Division sur des restrictions européennes de consommation et des taxes

De même, les éventuelles mesures pour une réduction coordonnée de la demande d'électricité dans l'UE ne semblent pas faire l’unanimité. Jozef Síkela se fait prudent : "L’approche est d’abord basée sur le volontariat. Ce n’est que dans un second temps que l’on pourrait envisager un niveau obligatoire, qui devra faire l’objet de discussions." "Les États membres sont plutôt réticents", avoue même Kadri Simson. "Nous n’avons pas besoin d’une réduction obligatoire de l’UE. Le droit national suffit", avertit pour sa part la ministre polonaise Anna Moskwa, également hostile à une taxe européenne – mesure fiscale qui nécessite l’unanimité – sur les "profits inattendus" des producteurs d’électricité à faible coût de production et les producteurs d’énergie d’origine fossile. Pour l’heure, la Commission ne précise d’ailleurs nullement comment elle entend opérer en la matière, évoquant seulement, pour les premiers, "un plafonnement des rentes à un niveau qui permette de préserver les investissements dans les énergies renouvelables" (le ministère français plaidant pour "des plafonds différents en fonction des technologies") et, pour les seconds, une "contribution de solidarité".

Consensus

D’autres propositions semblent davantage faire consensus, comme celles visant à résoudre le problème de manque de liquidités des fournisseurs d’énergie, qui les empêche de prendre position sur les marchés. "Les fournisseurs français sont peu concernés car ils sont plutôt importants", précise le ministère de la Transition énergétique, néanmoins favorable à cette proposition "qui éviterait la concentration du secteur". Un ministère qui se dit par ailleurs "très heureux de constater qu’ait été retenue la remise en cause de l’automaticité du relèvement du plafond de prix du marché spot de l’électricité", préconisée naguère par la Commission de régulation de l’énergie. Une décision qui revient à l’Agence de coopération des régulateurs de l’énergie (Acer), qui plaide elle-aussi pour une telle révision.

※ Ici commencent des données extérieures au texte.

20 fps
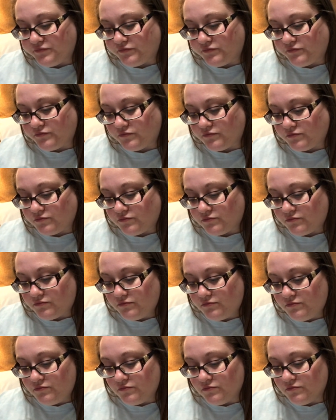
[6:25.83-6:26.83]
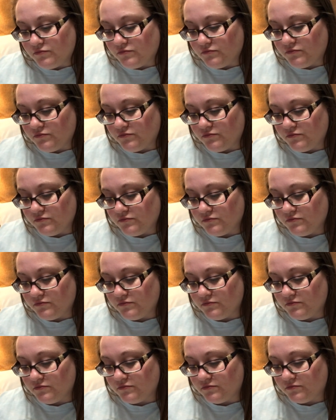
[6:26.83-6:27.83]

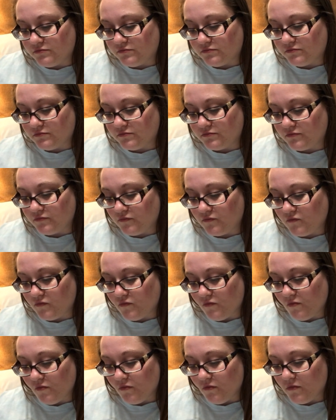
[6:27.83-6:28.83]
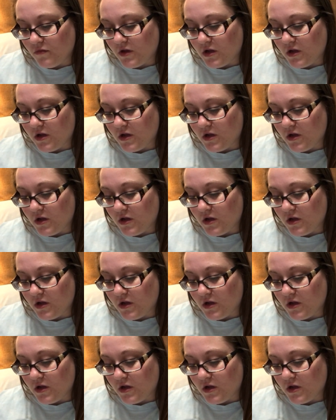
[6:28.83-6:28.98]
[no speech]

Découplage souhaité des prix électricité / gaz

Plusieurs États membres ont émis le souhait d’aller plus loin, en demandant notamment le découplage des prix de l’électricité et du gaz. Au ministère français, qui rappelle que l’Hexagone est "très mobilisé sur cette question", on se réjouit que "ses positions portées avant la guerre en Ukraine fassent leur chemin". La "situation témoigne du fait […] que la régulation aujourd’hui de ce marché du prix de l’électricité ne fonctionne pas", déclare Agnès Pannier-Runacher. Côté Commission, on relève toutefois que cette réforme de fond ne saurait être traitée dans l’urgence, d’autant plus "qu’une réflexion à long terme, nécessitée par le futur mix énergétique de l’UE, a déjà été lancée, avec l’engagement d’un processus de consultation en décembre dernier".

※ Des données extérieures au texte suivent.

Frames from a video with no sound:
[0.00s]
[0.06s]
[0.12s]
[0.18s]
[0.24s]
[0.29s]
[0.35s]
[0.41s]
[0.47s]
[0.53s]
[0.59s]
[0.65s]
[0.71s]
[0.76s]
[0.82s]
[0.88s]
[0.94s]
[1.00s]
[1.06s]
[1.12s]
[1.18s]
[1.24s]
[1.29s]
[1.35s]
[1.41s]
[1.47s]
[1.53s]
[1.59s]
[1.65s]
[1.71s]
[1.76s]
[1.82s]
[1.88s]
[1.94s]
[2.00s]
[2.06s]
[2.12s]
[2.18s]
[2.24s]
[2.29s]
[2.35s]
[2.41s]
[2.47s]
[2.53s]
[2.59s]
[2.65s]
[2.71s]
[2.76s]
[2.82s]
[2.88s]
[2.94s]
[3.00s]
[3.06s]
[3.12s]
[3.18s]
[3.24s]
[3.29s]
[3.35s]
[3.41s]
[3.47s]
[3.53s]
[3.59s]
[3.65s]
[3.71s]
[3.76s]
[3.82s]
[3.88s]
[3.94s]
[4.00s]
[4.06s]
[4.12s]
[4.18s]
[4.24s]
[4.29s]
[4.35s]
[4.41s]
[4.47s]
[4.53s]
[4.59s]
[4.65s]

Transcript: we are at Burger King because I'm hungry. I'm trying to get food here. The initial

Autre sujet que la Commission ne semble pas pressée d’aborder, la suspension du système d’échange de quotas d’émissions de l’UE, demandé notamment par la Pologne. "L’octroi de quotas supplémentaires pourrait faire partie de la solution", indique le ministre tchèque, avant que Kadri Simson ne botte en touche : "C’est une décision qui n’appartient pas aux ministres de l’énergie, mais de l’environnement." La question devait également être abordée lors du Conseil Ecofin qui se tenait cette fin de semaine à Prague.

Les débats promettent encore d’être nourris, mais l’urgence de la situation devrait permettre de les écourter. La République tchèque est prête à convoquer une autre réunion extraordinaire du conseil des ministres avant la fin du mois de septembre.